INSTRUCTIONS FOR THE TASK
Everything from the "dipraktekkan" line to the final line of the listing should be written out exactly. Skip the pictures.

DATA EXCERPTS
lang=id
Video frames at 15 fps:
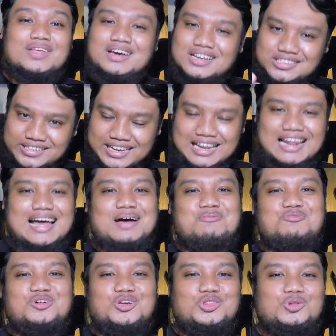skill
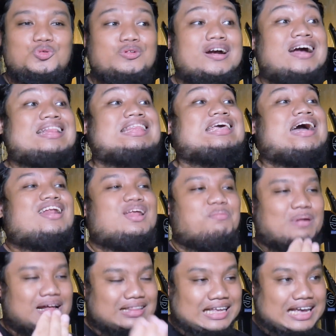kamu itu ketika
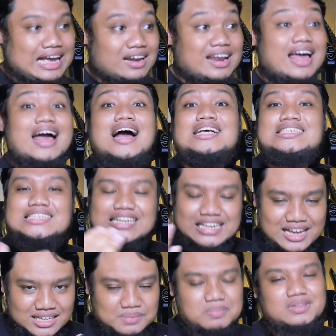dipraktekkan
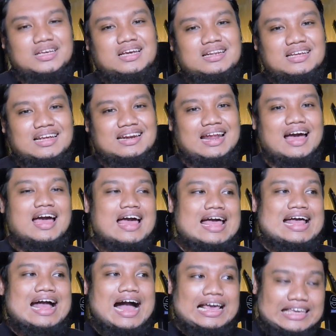hasilnya seperti ini. Nah,
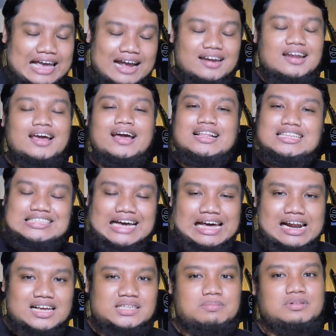hanya dengan
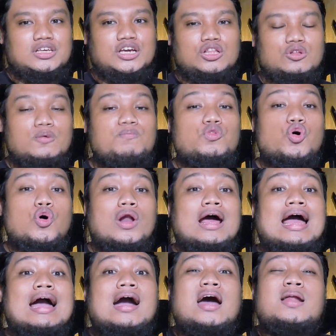cara seperti itu orang
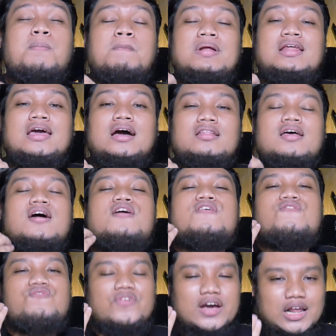akan melihat
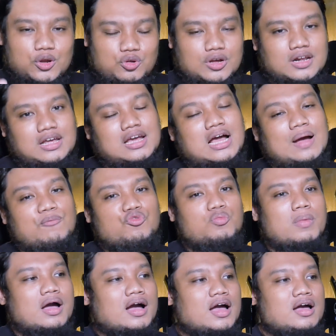value dari kamu,
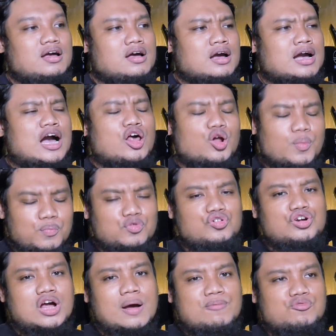maka
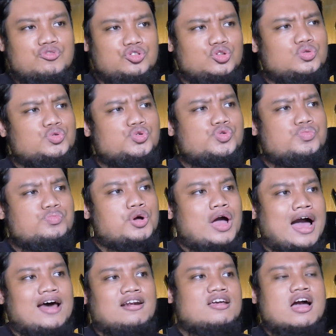kalaupun kamu itu
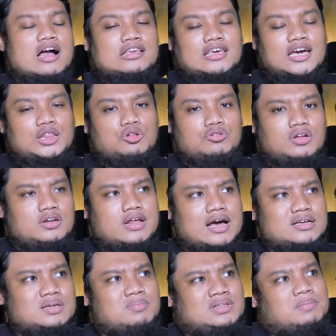harganya itu tidak
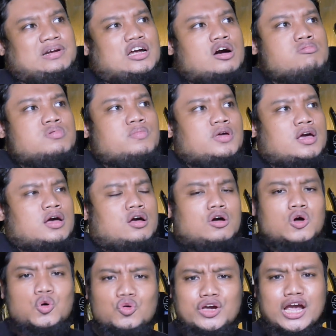seperti pada umumnya,
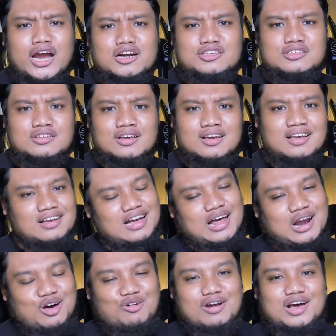who cares?
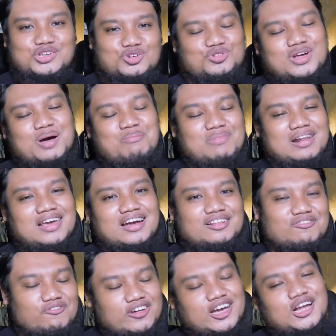Karena orang sudah melihat
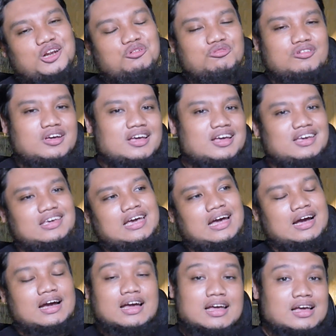value
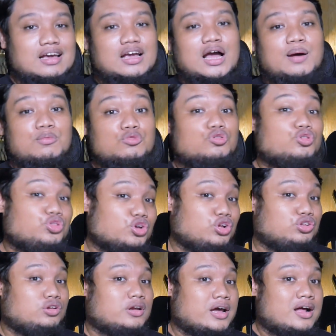yang kamu
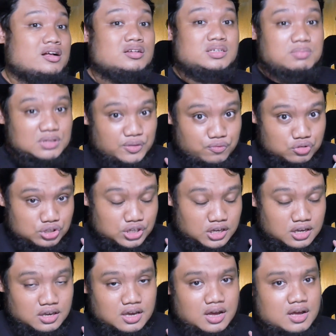tonton kan. Seperti
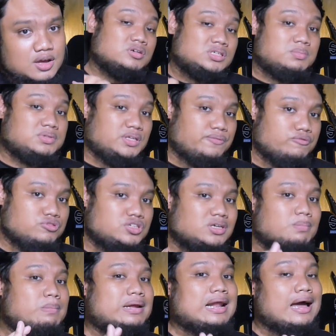Fusik ya, seperti Fusik
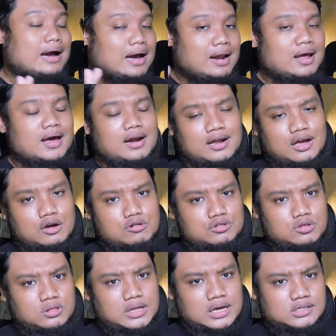menakar harga
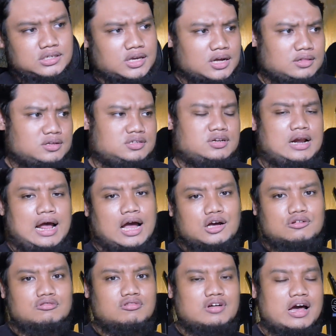konsultasi ya terserah
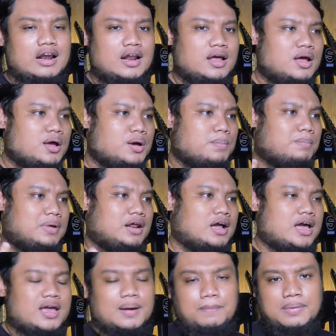aku karena
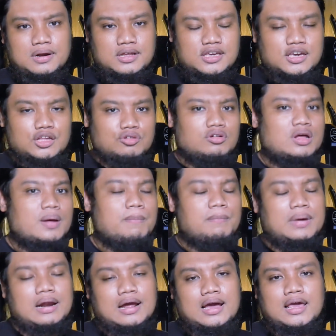mereka yang beli itu ya
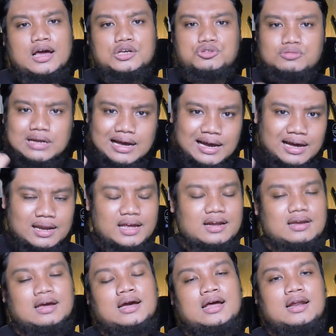mereka yang sudah
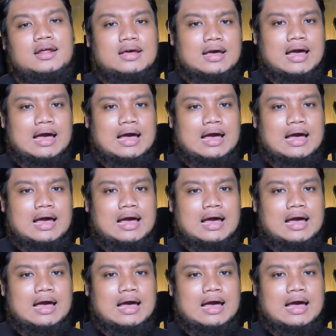klik dengan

RESULT FOR THIS TASK
dipraktekkan
hasilnya seperti ini. Nah,
hanya dengan
cara seperti itu orang
akan melihat
value dari kamu,
maka
kalaupun kamu itu
harganya itu tidak
seperti pada umumnya,
who cares?
Karena orang sudah melihat
value
yang kamu
tonton kan. Seperti
Fusik ya, seperti Fusik
menakar harga
konsultasi ya terserah
aku karena
mereka yang beli itu ya
mereka yang sudah
klik dengan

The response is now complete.